> WORK ITEM
The reply should be the records repeated exactly, without any images.

┏━━

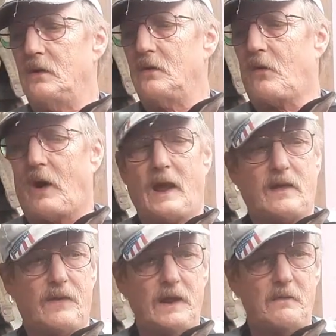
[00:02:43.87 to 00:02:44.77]
where I
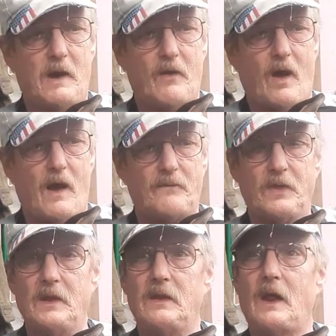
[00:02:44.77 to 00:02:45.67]
clean them out
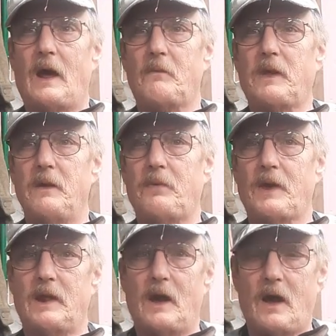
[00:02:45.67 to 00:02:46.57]
often, I'm keeping
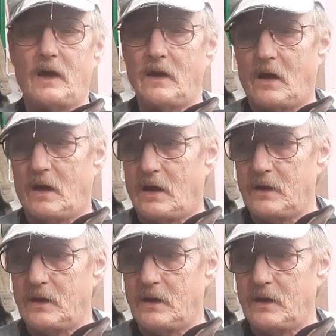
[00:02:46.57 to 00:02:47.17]
an eye on,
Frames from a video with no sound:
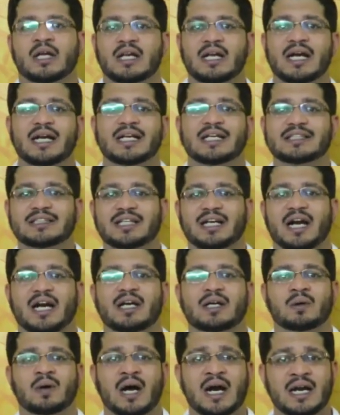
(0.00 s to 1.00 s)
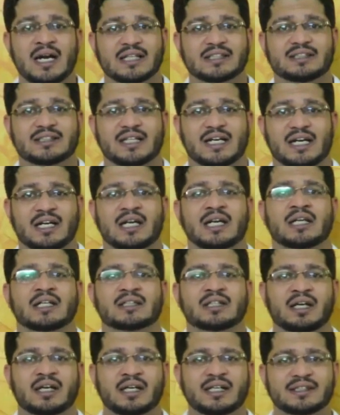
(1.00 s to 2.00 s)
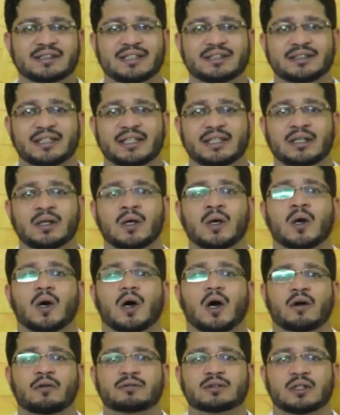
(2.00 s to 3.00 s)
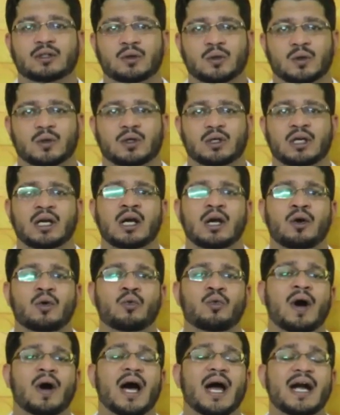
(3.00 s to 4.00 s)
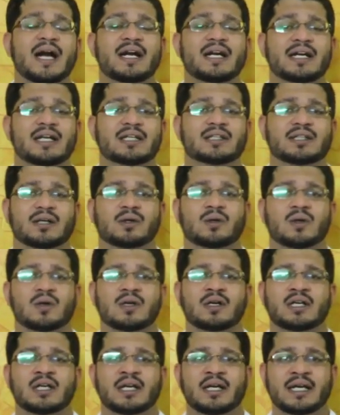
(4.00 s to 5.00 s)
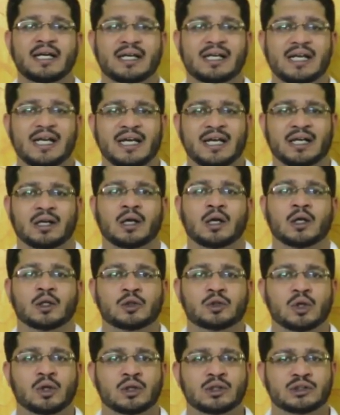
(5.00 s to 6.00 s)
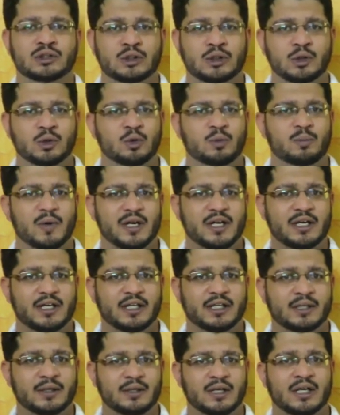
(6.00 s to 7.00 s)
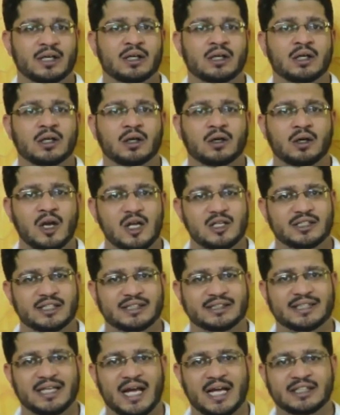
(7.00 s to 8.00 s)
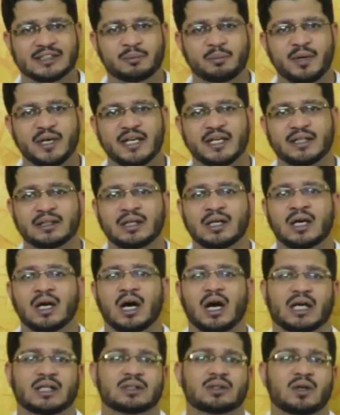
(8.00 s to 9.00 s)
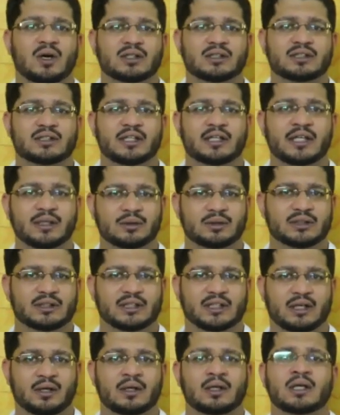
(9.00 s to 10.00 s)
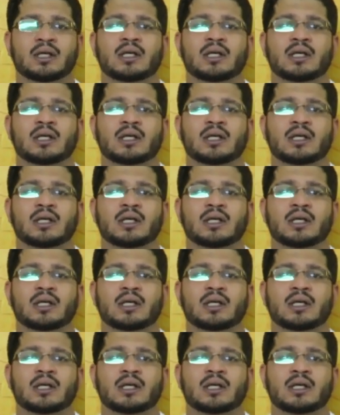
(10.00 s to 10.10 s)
Let us try to understand the reasoning of the court. Why did the court declare those two particular clauses as being unconstitutional?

┗━━

> EXERCISE OUTPUT
[00:02:43.87 to 00:02:44.77]
where I
[00:02:44.77 to 00:02:45.67]
clean them out
[00:02:45.67 to 00:02:46.57]
often, I'm keeping
[00:02:46.57 to 00:02:47.17]
an eye on,
Frames from a video with no sound:
(0.00 s to 1.00 s)
(1.00 s to 2.00 s)
(2.00 s to 3.00 s)
(3.00 s to 4.00 s)
(4.00 s to 5.00 s)
(5.00 s to 6.00 s)
(6.00 s to 7.00 s)
(7.00 s to 8.00 s)
(8.00 s to 9.00 s)
(9.00 s to 10.00 s)
(10.00 s to 10.10 s)
Let us try to understand the reasoning of the court. Why did the court declare those two particular clauses as being unconstitutional?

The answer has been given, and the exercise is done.